Funding provided by The Fletcher Jones Foundation (JS, ZL, ED)

A Rolling Vortex Ring Gathers No Drag: Sphagnum, the exploding moss

Sam Strassman ('12); Andrew Cha ('13); Mentor: Dwight Whitaker

Abstract: Sphagnum, or common peat moss, is non-vascular and therefore does not grow higher than a couple millimeters. Its spores are easily be carried by normal air currents that occur 10 centimeters above the ground and higher. In order reach these heights, as Sphagnum dries out, it builds up pressure inside the pod (where the spores are located).
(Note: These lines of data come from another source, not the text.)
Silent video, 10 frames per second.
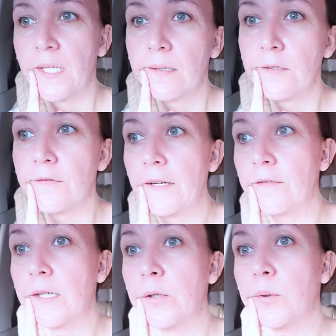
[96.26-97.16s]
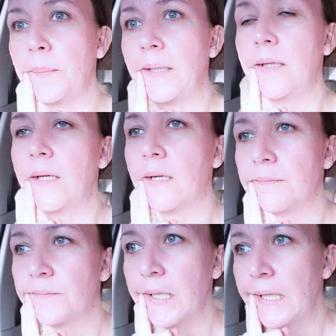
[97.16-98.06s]
until 5 lang yung pedia.
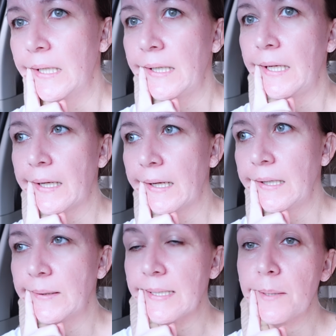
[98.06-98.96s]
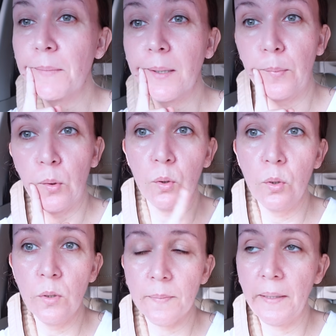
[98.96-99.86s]
Eh, kailangan ko kasing
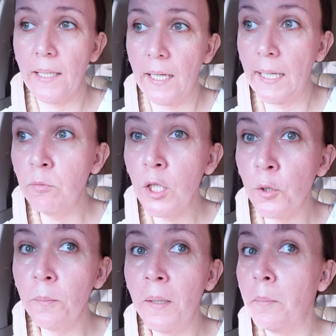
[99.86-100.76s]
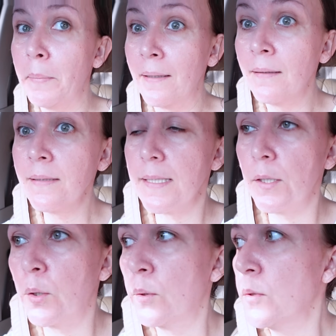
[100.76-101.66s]
mag-post. May nahabol akong mga bills,
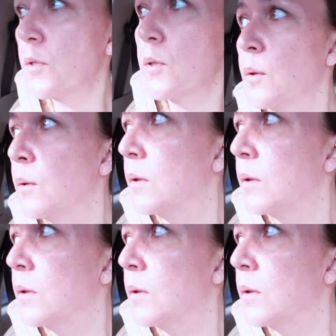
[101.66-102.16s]
you know. So,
Once it reaches pressures of between 3 and 5 Atm within the pod, the cap on top of the pod explodes off and a vortex ring is created, sending the spores as high as 15 centimeters. A vortex ring is a highly efficient way of moving one fluid through another, and without the vortex ring the spores would not be able to reach the necessary height. This summer we developed a model of this explosion using a computational fluid dynamics program called Fluent.

Photometry of Near Earth Asteroids

Catherine Wilka ('12); Alex Hagan ('10 HMC); Mentor: Bryan Penprase

Abstract: As collisions with some of our nearest neighbors have sparked global catastrophe and mass extinctions in the past, calculating the properties of potential intimate asteroid friends is of vital importance. This project is part of an international study of Near Earth Asteroids (NEOs). NEOs were imaged over the past year with PINTO, Pomona’s remotely operated telescope in New Mexico. The images were reduced and calibrated using pipelines scripted in the computer languages Python and IDL. We then performed photometry on these images, obtaining useable results for 28 nights from Fall 2009. These photometric results were entered into a final IDL pipeline, generating light curves of individual asteroids’ H magnitudes. H magnitude is the standard measure of asteroid brightness, and we will use our results to calculate the diameter of our observed NEOs in the future. The magnitudes and diameters will be entered into a database as standards for these objects.